Thick gloves, made of either nitrile, latex, or thick fabric, which fit tightly on the wrist and are capable of forming an airtight seal with your jumpsuit sleeves. Once you are suited up and ready, you may come into contact with the waste. Ensure that you do not use anything other than your hands when collecting the waste, to avoid disturbing it beyond what is absolutely necessary. Raccoons often carry roundworm, and disrupting the waste may dislodge roundworm eggs into the air, increasing the likelihood of you breathing them in and developing a roundworm infection. Once you have collected all the waste, dispose of it in a multi-layered bag, to avoid contaminating the rest of your home.

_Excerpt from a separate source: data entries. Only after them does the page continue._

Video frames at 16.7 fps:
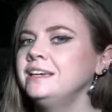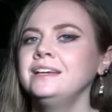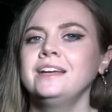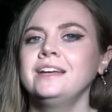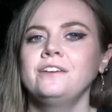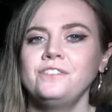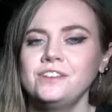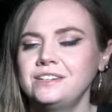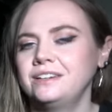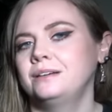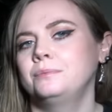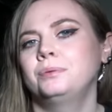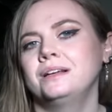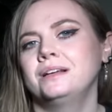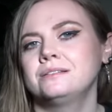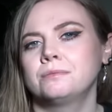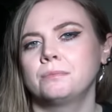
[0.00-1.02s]
If you did,
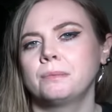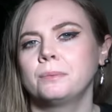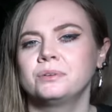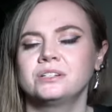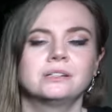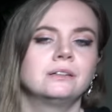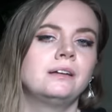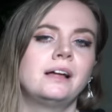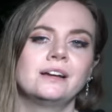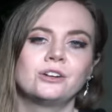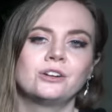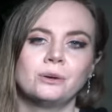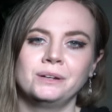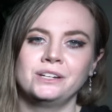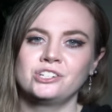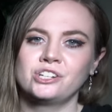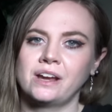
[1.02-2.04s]
please remember to like,
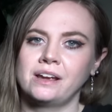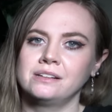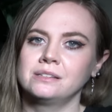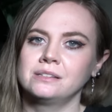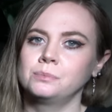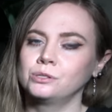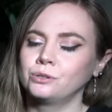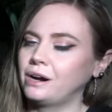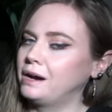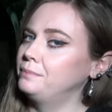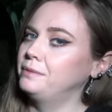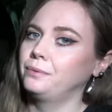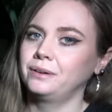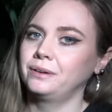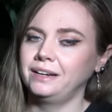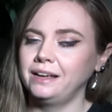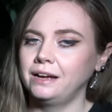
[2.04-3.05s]
comment, share, and subscribe. That
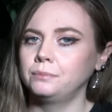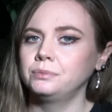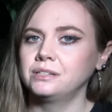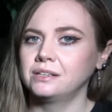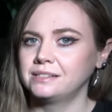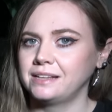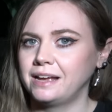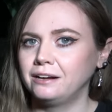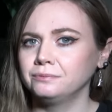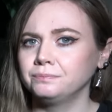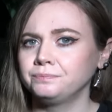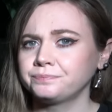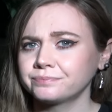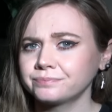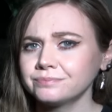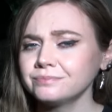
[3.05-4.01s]
really helps us out.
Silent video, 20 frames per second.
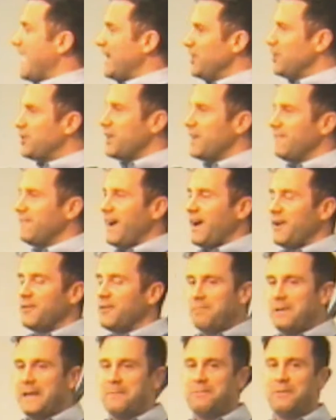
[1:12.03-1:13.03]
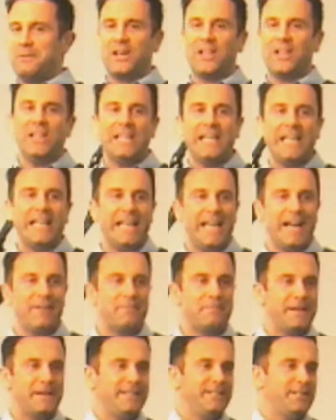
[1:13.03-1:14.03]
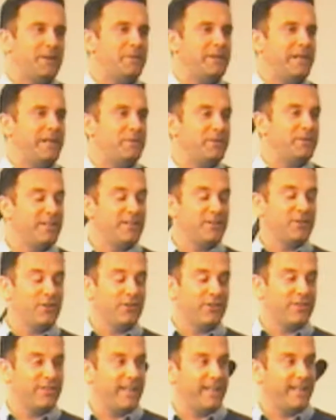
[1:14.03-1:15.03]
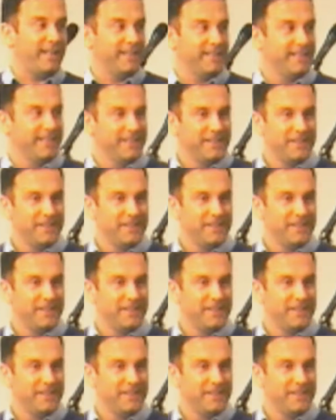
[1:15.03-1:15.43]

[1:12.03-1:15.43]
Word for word: And looking around, people clearly haven't been doing it, which is a good thing.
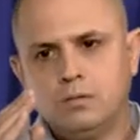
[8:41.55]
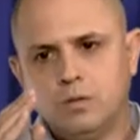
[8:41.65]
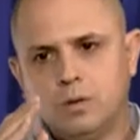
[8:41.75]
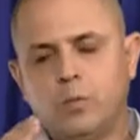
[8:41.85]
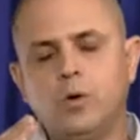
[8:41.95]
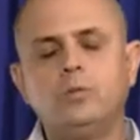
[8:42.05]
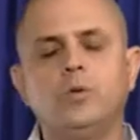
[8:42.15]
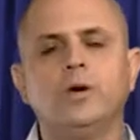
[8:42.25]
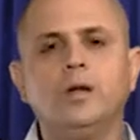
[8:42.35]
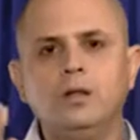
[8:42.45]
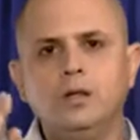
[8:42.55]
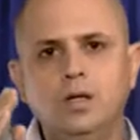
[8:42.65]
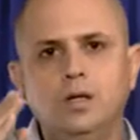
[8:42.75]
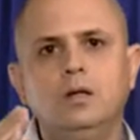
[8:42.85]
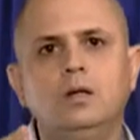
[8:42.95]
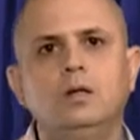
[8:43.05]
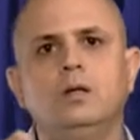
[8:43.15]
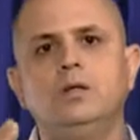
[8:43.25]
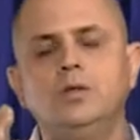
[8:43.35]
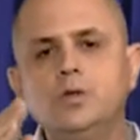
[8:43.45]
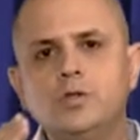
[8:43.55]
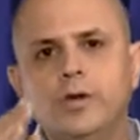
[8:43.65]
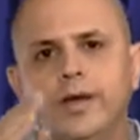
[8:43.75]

to the point we're in the user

Diseases associated with raccoon poop
Should you improperly handle any raccoon waste, you risk contracting and spreading the following diseases:

Raccoon roundworm: one roundworm egg ingested or inhaled (yes, inhaled) is enough to cause a roundworm infection, which can lead to nervous system, liver, and heart damage. In severe cases, roundworms can make their way into the eyes, causing blindness.
Leptospirosis: found in raccoon urine, this infection leads to a high fever, headaches, and sickness. In severe cases, it can lead to kidney failure, lung hemorrhage, and death.
Giardia: an infection caused by a single-celled parasite in the Giardia family. This infection causes weight loss and diarrhea in the immunocompromised and can lead to food allergies and irritable bowel syndrome in the long term.
Distemper: affecting mostly animals (and most prominently, dogs), this disease causes rabies-like symptoms and can permanently cripple a dog by causing progressive nervous system damage even if the dog survives the initial disease. However, survival rates among dogs only hover around 50%, which plummets to 20% among puppies.